## Task details
When the line containing "[0:07.47-0:08.27]" is found in the data below, copy it and each line after it through the line containing "[00:00:07.47 to 00:00:08.53]", exactly and with no others.

## Materials provided
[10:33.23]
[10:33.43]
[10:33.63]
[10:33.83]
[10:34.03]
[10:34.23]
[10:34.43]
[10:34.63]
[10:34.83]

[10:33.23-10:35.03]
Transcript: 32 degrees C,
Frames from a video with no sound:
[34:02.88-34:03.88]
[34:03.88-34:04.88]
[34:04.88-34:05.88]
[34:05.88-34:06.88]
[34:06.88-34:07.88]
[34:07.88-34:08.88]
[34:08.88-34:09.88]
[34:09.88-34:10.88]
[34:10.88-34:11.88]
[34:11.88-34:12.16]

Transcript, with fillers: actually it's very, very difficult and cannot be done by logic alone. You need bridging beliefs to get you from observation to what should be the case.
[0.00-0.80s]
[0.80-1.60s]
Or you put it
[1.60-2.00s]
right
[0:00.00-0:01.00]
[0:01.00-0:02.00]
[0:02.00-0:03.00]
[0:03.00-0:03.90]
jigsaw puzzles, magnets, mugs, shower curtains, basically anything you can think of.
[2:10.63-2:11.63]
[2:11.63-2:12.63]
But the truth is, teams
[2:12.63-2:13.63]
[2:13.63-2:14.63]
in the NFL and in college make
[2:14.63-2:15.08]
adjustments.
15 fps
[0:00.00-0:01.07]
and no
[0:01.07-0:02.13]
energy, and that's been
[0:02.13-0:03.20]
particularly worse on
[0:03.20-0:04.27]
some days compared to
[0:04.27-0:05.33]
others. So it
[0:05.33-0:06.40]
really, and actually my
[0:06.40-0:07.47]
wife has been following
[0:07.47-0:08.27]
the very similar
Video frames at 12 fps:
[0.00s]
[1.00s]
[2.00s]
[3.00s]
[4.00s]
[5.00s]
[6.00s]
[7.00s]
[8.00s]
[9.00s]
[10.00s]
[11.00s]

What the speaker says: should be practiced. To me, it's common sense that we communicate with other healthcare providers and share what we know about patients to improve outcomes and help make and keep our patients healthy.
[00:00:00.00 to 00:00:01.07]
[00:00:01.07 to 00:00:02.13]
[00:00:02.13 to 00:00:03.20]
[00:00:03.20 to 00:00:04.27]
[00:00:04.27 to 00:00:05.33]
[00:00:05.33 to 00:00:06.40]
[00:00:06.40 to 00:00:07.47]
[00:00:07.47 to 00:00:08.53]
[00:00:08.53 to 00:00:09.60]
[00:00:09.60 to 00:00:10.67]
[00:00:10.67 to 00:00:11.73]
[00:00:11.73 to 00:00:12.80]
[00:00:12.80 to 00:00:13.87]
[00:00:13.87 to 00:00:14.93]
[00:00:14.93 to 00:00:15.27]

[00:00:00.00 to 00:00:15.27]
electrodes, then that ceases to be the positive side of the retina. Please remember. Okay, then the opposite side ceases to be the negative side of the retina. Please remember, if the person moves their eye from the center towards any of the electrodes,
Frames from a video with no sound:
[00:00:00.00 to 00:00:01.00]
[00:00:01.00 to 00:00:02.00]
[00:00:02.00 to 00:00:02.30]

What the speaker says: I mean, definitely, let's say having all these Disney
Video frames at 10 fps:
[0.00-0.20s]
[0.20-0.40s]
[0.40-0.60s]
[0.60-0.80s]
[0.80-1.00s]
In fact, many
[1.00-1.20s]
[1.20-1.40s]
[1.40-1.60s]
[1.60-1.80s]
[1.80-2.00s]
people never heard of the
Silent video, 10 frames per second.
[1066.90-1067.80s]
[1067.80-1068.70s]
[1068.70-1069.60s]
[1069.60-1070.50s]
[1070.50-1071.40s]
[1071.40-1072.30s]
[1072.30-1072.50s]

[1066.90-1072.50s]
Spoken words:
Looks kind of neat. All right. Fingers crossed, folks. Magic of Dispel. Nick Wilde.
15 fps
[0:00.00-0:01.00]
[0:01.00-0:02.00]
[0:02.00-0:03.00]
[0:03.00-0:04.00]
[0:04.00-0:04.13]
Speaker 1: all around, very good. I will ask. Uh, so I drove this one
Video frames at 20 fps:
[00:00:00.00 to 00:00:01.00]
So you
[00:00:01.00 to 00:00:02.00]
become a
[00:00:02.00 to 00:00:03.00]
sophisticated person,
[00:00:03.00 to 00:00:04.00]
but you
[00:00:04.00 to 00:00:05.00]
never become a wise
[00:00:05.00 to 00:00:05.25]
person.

## Solution below
[0:07.47-0:08.27]
the very similar
Video frames at 12 fps:
[0.00s]
[1.00s]
[2.00s]
[3.00s]
[4.00s]
[5.00s]
[6.00s]
[7.00s]
[8.00s]
[9.00s]
[10.00s]
[11.00s]

What the speaker says: should be practiced. To me, it's common sense that we communicate with other healthcare providers and share what we know about patients to improve outcomes and help make and keep our patients healthy.
[00:00:00.00 to 00:00:01.07]
[00:00:01.07 to 00:00:02.13]
[00:00:02.13 to 00:00:03.20]
[00:00:03.20 to 00:00:04.27]
[00:00:04.27 to 00:00:05.33]
[00:00:05.33 to 00:00:06.40]
[00:00:06.40 to 00:00:07.47]
[00:00:07.47 to 00:00:08.53]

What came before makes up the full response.